>>>
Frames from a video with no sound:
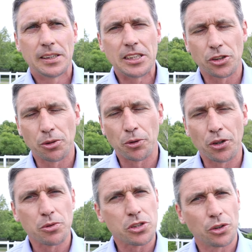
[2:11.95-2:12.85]
His other
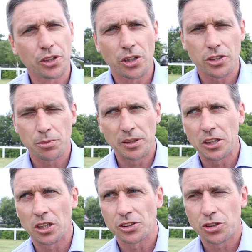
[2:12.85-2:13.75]
brother was the only horse to
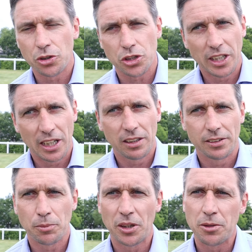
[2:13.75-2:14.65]
beat Constitution Hill
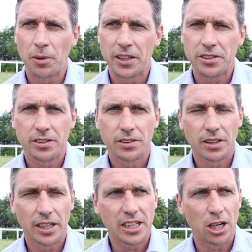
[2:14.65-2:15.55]
in the Pint of Pint,
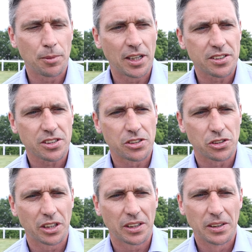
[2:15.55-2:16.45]
Annie Harmon Askin.
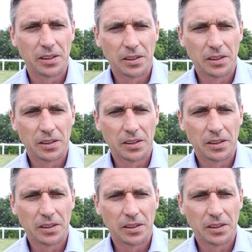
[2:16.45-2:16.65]
So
<<<
> **What the task requires**:
Repeat the data in full, exactly as it stands, but drop every picture.

> **Reply**:
Frames from a video with no sound:
[2:11.95-2:12.85]
His other
[2:12.85-2:13.75]
brother was the only horse to
[2:13.75-2:14.65]
beat Constitution Hill
[2:14.65-2:15.55]
in the Pint of Pint,
[2:15.55-2:16.45]
Annie Harmon Askin.
[2:16.45-2:16.65]
So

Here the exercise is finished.